Directions for this task => When you transcribe the data below, reproduce every line exactly and leave each picture out.

Material supplied =>
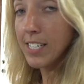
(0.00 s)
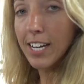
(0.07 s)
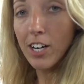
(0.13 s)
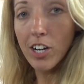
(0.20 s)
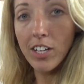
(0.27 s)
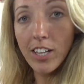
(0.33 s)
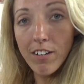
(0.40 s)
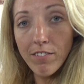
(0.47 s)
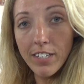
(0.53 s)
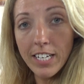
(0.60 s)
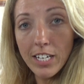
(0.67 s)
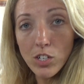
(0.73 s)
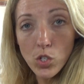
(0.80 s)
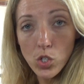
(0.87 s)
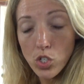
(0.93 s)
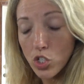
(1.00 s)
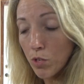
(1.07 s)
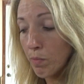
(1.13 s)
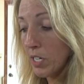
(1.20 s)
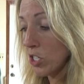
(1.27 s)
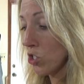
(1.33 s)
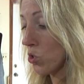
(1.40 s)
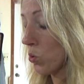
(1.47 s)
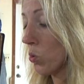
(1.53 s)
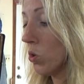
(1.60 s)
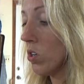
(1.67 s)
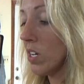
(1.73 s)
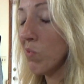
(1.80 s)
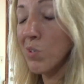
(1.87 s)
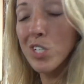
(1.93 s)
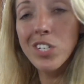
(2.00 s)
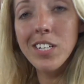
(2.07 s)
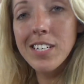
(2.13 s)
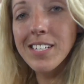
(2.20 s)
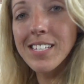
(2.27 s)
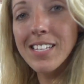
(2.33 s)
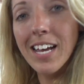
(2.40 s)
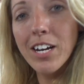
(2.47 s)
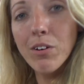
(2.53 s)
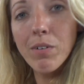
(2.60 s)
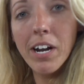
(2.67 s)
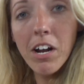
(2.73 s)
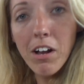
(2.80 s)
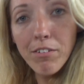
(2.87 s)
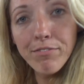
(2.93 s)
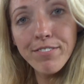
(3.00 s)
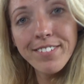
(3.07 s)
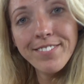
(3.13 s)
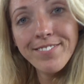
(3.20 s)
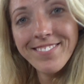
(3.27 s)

take our lovely stripping tool and we're just going to slide it right off.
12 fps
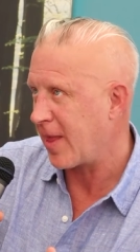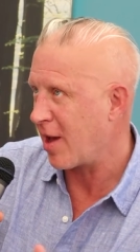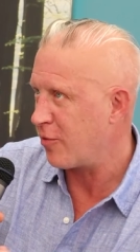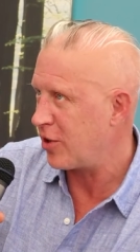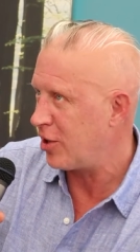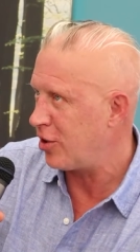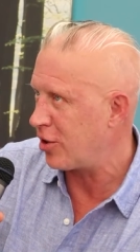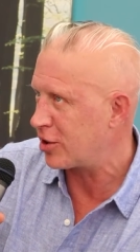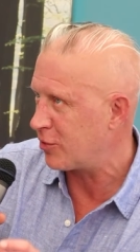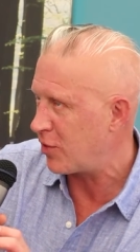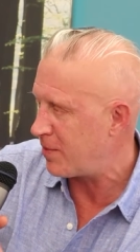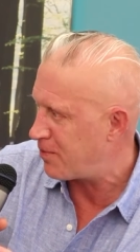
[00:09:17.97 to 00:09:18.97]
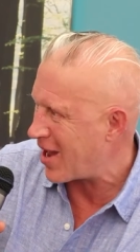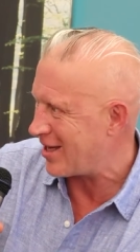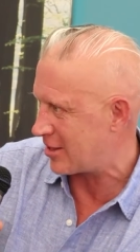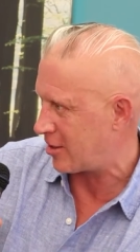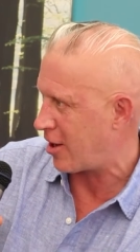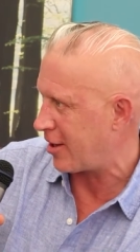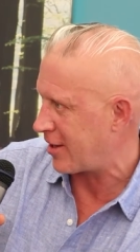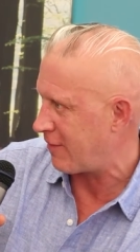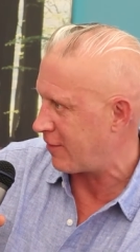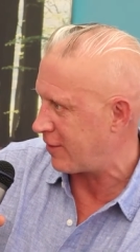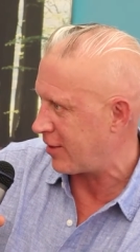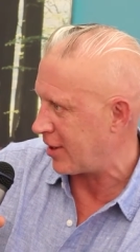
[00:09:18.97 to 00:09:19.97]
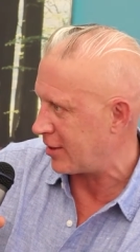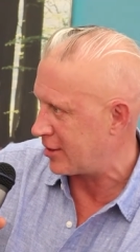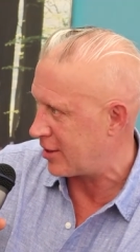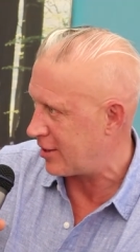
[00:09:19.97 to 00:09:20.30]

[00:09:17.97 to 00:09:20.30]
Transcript: And we looked and we baselined everything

Reply to the exercise =>
(0.00 s)
(0.07 s)
(0.13 s)
(0.20 s)
(0.27 s)
(0.33 s)
(0.40 s)
(0.47 s)
(0.53 s)
(0.60 s)
(0.67 s)
(0.73 s)
(0.80 s)
(0.87 s)
(0.93 s)
(1.00 s)
(1.07 s)
(1.13 s)
(1.20 s)
(1.27 s)
(1.33 s)
(1.40 s)
(1.47 s)
(1.53 s)
(1.60 s)
(1.67 s)
(1.73 s)
(1.80 s)
(1.87 s)
(1.93 s)
(2.00 s)
(2.07 s)
(2.13 s)
(2.20 s)
(2.27 s)
(2.33 s)
(2.40 s)
(2.47 s)
(2.53 s)
(2.60 s)
(2.67 s)
(2.73 s)
(2.80 s)
(2.87 s)
(2.93 s)
(3.00 s)
(3.07 s)
(3.13 s)
(3.20 s)
(3.27 s)

take our lovely stripping tool and we're just going to slide it right off.
12 fps
[00:09:17.97 to 00:09:18.97]
[00:09:18.97 to 00:09:19.97]
[00:09:19.97 to 00:09:20.30]

[00:09:17.97 to 00:09:20.30]
Transcript: And we looked and we baselined everything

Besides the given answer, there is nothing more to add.